É importante salientar que apenas nil e false são considerados realmente falsos para verificação de condições. Outros, como 0 e String vazia, que são comuns em outras linguagens, serão avaliados como verdadeiros!
Consultando a documentação
Sempre que você quiser saber mais sobre algum recurso do Clojure, você pode experimentar a documentação dentro do REPL!
Para isso, use a função doc:
(doc if)
Agora, quando houver outra condição além de duas, a macro cond
pode ajudar. Ela recebe pares de condicionais e expressões. Segue um exemplo:
(defn saldo [valor] (cond (< valor 0) "negativo" (> valor 0) "positivo" :else "zero"))
Quando testamos:
(saldo 900) ;; "positivo" (saldo -900) ;; "negativo" (saldo 0) ;; "zero"
Neste exemplo, quando o valor é menor que zero, o primeiro teste, logo de cara, retorna verdadeiro, e a expressão que o segue, "negativo" , é avaliada (neste caso, não faz nada, apenas retorna a String "negativo"). Quando o valor é maior que zero, o primeiro teste ((< valor 0)
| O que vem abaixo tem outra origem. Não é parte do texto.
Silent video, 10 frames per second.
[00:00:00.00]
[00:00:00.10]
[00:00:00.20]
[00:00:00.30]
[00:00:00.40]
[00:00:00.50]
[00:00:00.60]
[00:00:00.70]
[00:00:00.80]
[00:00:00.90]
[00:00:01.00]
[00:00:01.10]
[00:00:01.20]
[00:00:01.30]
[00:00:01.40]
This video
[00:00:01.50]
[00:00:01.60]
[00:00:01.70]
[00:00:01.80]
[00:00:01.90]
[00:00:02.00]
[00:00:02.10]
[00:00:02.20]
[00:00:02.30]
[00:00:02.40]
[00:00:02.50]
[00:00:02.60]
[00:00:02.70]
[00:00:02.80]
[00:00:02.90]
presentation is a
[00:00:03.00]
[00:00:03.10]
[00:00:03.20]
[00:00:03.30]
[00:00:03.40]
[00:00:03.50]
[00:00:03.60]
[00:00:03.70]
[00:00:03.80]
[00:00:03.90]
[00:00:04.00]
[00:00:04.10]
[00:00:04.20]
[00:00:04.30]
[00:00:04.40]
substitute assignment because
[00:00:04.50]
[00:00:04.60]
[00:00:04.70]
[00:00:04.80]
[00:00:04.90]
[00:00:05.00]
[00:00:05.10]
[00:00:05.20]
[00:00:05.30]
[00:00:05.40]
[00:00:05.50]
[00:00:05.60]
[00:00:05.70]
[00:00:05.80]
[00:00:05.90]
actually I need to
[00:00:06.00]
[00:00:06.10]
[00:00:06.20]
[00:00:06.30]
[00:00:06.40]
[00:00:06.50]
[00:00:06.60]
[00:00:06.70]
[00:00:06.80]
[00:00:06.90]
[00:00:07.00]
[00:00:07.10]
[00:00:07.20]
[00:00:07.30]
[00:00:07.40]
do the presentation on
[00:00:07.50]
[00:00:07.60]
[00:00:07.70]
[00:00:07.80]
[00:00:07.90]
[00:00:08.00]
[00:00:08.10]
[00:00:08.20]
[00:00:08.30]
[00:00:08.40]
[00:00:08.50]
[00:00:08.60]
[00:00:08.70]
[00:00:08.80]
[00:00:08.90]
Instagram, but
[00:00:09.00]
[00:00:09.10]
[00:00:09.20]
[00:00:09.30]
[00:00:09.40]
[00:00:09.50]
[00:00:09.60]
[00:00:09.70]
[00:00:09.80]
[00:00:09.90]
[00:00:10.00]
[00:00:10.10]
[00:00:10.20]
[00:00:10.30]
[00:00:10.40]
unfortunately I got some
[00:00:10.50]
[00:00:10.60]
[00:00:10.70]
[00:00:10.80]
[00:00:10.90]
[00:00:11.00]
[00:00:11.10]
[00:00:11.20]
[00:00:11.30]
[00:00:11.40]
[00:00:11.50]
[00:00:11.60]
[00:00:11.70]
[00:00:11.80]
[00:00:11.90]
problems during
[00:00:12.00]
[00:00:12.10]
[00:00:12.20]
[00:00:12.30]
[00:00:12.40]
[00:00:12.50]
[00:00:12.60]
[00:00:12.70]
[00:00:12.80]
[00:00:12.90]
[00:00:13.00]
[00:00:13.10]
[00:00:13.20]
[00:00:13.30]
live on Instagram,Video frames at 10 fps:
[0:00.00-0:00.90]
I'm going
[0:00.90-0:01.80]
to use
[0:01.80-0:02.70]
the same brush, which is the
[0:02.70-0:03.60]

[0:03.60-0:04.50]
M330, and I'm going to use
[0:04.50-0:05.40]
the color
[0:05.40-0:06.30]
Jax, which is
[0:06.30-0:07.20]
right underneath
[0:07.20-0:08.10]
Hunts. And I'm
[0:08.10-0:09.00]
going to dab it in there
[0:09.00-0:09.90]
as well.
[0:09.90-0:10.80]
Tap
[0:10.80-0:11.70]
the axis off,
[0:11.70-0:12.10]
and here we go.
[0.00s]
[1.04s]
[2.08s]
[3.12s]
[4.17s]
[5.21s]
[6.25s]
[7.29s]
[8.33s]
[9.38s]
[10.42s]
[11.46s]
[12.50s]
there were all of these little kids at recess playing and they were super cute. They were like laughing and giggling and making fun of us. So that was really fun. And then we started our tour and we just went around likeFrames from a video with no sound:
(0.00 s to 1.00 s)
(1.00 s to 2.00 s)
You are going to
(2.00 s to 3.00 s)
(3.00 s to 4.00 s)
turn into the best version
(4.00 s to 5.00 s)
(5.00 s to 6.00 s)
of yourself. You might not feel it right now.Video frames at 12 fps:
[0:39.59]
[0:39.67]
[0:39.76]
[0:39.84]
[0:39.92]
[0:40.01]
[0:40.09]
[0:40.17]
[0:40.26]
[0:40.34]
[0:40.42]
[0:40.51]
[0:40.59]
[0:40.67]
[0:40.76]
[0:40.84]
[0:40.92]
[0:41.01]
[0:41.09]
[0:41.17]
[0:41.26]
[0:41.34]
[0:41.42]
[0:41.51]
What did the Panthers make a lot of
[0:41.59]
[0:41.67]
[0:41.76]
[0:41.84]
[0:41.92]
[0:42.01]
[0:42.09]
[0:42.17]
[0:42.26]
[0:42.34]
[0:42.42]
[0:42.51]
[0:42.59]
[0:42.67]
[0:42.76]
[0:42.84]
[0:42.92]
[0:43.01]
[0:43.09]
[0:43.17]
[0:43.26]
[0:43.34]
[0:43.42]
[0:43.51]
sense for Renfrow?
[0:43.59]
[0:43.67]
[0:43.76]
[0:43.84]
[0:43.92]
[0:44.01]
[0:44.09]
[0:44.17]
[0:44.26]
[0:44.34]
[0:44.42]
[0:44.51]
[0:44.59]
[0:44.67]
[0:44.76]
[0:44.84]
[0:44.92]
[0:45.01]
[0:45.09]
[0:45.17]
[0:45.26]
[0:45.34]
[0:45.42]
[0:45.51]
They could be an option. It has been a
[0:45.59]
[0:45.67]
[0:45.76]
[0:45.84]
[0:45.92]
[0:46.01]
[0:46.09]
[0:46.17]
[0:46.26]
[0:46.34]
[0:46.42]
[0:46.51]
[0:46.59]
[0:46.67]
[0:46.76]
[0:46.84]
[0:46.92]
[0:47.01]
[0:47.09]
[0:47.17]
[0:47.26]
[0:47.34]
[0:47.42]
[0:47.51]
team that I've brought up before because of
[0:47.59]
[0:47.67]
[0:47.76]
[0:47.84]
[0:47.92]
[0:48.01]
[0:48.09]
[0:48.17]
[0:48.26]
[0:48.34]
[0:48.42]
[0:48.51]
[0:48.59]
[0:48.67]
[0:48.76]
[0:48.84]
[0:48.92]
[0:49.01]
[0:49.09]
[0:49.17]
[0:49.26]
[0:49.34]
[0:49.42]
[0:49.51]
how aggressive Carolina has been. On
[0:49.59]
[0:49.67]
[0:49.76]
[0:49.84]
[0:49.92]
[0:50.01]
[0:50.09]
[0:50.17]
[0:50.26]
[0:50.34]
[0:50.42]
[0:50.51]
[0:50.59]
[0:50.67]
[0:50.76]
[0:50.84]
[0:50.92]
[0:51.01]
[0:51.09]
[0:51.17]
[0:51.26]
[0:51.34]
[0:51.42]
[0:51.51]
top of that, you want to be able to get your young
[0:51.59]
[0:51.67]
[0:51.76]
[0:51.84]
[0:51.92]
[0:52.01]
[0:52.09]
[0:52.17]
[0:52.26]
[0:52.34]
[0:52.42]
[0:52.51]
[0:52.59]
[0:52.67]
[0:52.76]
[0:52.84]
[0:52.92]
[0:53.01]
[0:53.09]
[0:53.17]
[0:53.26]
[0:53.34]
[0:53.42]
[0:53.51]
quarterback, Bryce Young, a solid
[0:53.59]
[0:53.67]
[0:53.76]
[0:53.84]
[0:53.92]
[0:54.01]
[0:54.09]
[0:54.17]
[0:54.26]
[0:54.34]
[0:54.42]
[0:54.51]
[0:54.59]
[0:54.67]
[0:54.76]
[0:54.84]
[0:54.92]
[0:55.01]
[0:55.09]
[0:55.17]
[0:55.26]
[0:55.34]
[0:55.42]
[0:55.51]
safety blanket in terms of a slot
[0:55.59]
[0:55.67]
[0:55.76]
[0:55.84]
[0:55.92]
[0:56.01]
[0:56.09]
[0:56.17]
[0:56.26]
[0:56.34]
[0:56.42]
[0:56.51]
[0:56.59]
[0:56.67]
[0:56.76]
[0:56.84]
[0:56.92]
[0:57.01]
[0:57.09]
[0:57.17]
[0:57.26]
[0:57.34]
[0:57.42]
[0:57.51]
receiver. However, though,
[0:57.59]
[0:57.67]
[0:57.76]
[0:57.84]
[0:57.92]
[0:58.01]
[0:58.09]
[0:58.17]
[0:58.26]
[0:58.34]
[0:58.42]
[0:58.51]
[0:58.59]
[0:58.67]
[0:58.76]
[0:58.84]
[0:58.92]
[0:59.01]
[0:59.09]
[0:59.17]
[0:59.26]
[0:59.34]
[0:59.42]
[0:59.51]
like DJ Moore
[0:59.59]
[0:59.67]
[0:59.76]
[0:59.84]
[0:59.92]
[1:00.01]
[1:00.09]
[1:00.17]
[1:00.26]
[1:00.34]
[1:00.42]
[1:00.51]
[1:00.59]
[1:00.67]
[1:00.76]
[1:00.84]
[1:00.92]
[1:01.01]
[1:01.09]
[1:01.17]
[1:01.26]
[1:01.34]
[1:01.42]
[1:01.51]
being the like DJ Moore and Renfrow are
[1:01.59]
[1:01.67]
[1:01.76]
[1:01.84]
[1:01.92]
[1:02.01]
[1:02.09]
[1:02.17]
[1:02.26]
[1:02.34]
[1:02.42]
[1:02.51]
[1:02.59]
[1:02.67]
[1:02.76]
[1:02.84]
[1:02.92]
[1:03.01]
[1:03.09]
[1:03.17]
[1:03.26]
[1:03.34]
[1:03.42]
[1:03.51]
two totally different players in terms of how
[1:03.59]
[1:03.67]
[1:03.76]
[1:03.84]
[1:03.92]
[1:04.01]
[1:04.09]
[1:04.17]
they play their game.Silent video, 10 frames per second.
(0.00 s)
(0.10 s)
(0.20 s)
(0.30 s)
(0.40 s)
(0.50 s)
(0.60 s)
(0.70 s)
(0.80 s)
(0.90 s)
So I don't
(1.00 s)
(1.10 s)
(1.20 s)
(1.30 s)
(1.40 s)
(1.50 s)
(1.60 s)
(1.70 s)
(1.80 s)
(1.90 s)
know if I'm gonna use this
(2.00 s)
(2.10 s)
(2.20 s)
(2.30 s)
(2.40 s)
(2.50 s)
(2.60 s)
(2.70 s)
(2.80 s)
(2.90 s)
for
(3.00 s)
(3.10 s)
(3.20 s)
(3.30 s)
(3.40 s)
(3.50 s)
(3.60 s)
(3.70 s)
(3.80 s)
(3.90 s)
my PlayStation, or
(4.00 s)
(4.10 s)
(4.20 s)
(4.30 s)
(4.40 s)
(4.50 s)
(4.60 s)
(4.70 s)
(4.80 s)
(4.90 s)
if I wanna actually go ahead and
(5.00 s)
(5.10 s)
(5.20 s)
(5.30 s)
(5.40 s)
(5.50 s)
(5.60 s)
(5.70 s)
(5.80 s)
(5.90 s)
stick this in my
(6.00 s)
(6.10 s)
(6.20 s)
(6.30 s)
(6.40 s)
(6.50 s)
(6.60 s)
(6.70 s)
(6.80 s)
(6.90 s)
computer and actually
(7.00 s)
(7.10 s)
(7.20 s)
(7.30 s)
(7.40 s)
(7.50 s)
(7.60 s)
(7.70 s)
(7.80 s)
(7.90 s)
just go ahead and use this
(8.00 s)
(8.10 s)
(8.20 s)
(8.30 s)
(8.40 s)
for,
) falha, retornando falso, mas o teste seguinte retorna verdadeiro, e a expressão correspondente é avaliada. Agora, quando o valor é exatamente 0, as duas primeiras verificações retornam falso, e a última verificação (:else
) é validada e "zero" é retornado.
O que significa este :else
? Nada demais, na real. Como qualquer coisa diferente de nil e false é considerada verdadeira, qualquer coisa que colocássemos ali no lugar do :else
funcionaria como uma forma de fazer com que "zero" fosse retornado por padrão. Se quiser, teste lá com valores como 1 ou "milhão". Bem, não é realmente qualquer coisa: números (mesmo que 0), Strings (mesmo que vazias), caracteres, coleções... O :else
é apenas uma convenção adotada por algumas pessoas as quais eu andei copiando.
Conclusão
Ufa! Acho que agora temos a capacidade de aumentar um pouco mais a complexidade dos problemas que podemos tratar. Aqui aprendemos como interagir com o REPL do Clojure, chamar funções, criar nossas próprias funções e trabalhar com condicionais. No próximo artigo, resolveremos um problema bastante comum no mundo da programação: o Fizz-Buzz. Você verá como a solução para este problema fica bem sucinta em Clojure.